Warm weather is back, at least for some number of days, which has given me an excuse to stare blankly at the sky without too much notice. It’s what you do as part of embracing nature during the extraordinary days leading up to spring. You know, if you watch the wispy clouds that come and go on such glorious days, it’s hard to really see them move much. They just sort of languish, and to see them make any progress across the sky is like watching paint dry. But just turn away for a few minutes and when you look back you’ll see they’ve moved on.
No, I’ve not turned into a flower child and decided to make a pilgrimage to Machu Picchu, but I want to point out that metaphorically, watching the clouds move and watching the wheels of government turn are much the same.
Anytime you’re waiting for something to happen, time ticks by excruciatingly slow. Consider the high-speed rail that will add to the footprint of rail through southeastern Chesterfield. When archeologists blew through here as part of the Tier-II environmental study and then released their findings along with early plans, we could see the clouds move, and a burst of questions, concerned agreement and outrage ensued. It looked as if trains would be flashing through Chester at any minute. But, by the midterm elections, it looks as if the train has slowed and we can imagine the project proceeding for many years.
State projects seem to go a little quicker, but are tied much closer to the economy. Projects like road improvements can be funded and cut at the drop of a hat. Look at VDOT’s six-year transportation plan. It used to be loaded with projects, one coming to your road curve or dangerous intersection soon. But then came the money crunch, and as budgets tightened so went projects, until few were left that didn’t have the help of local dollars or federal funding. Case in point: The Meadowville interchange or the widening of Route 10 east of Interstate 95. Both are loaded with federal and local funding. But both will have an important impact on the area.
As we’ve seen, the sky changes slowly when it comes to federal or state projects and turning away from them for a minute probably won’t make much difference when it comes to letting your voice be heard. But locally, things can change in a drop of a vote by county supervisors and making a difference in the end product is so much simpler, sometimes just a phone call away.

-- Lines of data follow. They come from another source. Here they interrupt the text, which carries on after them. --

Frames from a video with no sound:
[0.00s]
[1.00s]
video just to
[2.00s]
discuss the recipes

We as citizens can get complacent and develop a mentality that there is nothing we can do. But locally our voice is loud and we have so much influence. While the clouds do move swiftly across the sky of a government schedule, if you pay attention, there is a better chance to change the outcome of any change on the horizon.

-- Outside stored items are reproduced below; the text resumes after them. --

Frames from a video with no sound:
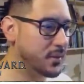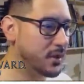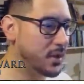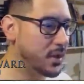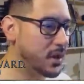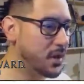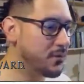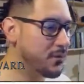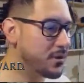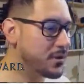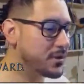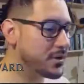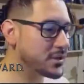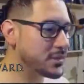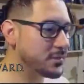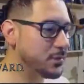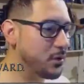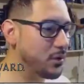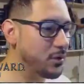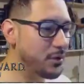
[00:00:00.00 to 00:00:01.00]
We're going to
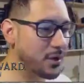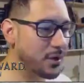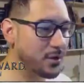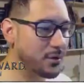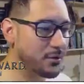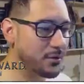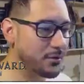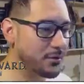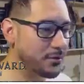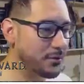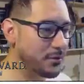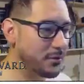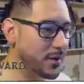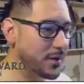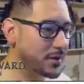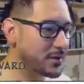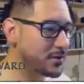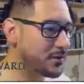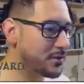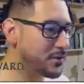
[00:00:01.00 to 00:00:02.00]
explore. Make
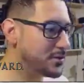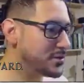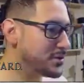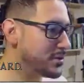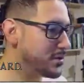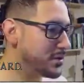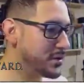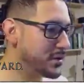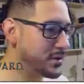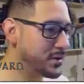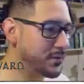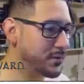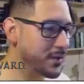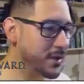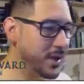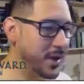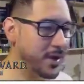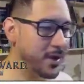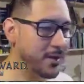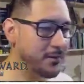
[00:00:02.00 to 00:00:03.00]
us go on a journey, and we
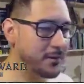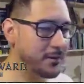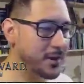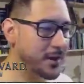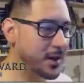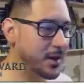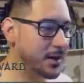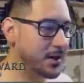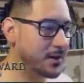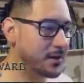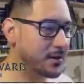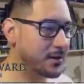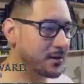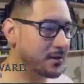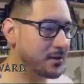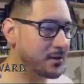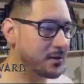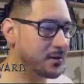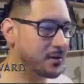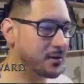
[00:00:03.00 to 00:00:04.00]
cannot fly.
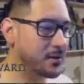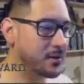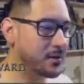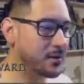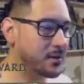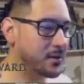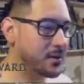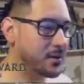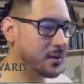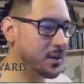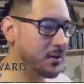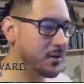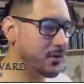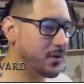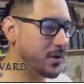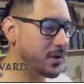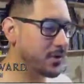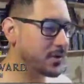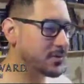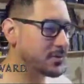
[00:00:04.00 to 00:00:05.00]
And we're
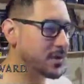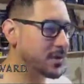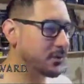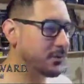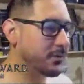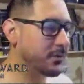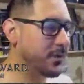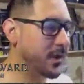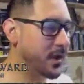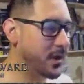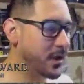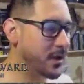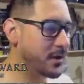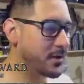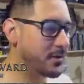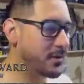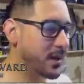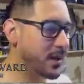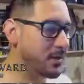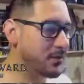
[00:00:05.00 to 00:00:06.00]
not going to stop to fight
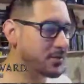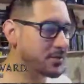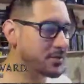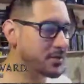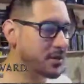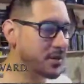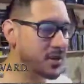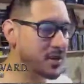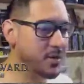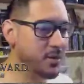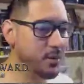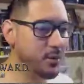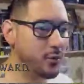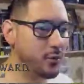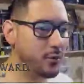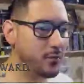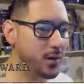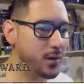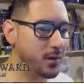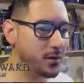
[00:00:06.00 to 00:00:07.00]
anything. We're just going to keep it
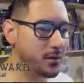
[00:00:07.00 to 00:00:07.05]
moving.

Take the recent conditional use application to operate a tattoo parlor at the Watertower Shopping Center on Iron Bridge Road. There was a small group of local residents who plugged in late, but due to the squeakiness of their wheels, they slowed the system, which forced the man out of business and he dropped the case. No more tats in Chester. Their action made a difference. The same group is now moving on the proposed Waffle House project being planned for the same general area. That project is a little different and will be really difficult to stop, but the residents may have a chance to alter the appearance of the building, signage and so forth. And just that move may convince the Waffle House folks that the changes requested by residents will be too expensive, forcing them to abandon the project.
I have seen many instances in which organizations, businesses, developers and residents have affected change. But it requires diligence on the part of anyone who wants to assure that the community changes in appropriate ways.
That brings us to the new countywide comprehensive plan. Have you attended a community meeting to find out what it’s all about? Have you looked online at the 210-page draft document?
There are plans for the future that will have long term consequences for our community. If you want to get involved, now is the time to act. Please participate. There are pieces of the plan to love, but there are also pieces of the plan that bear questioning. I believe that those who have put this plan together have our best interests in mind, but they don’t live in our neighborhoods, they don’t frequent our businesses, and, while they have put the best planning minds to work, many live 100 miles away.
The devil is in the local details. You need to see the details before the plan – something you have some power over – has drifted away like those wispy clouds on a beautiful afternoon. The Chester Community Association will hold a comprehensive plan information and comment session with county planners on March 8 at the Chester Methodist Church on School Street in Chester.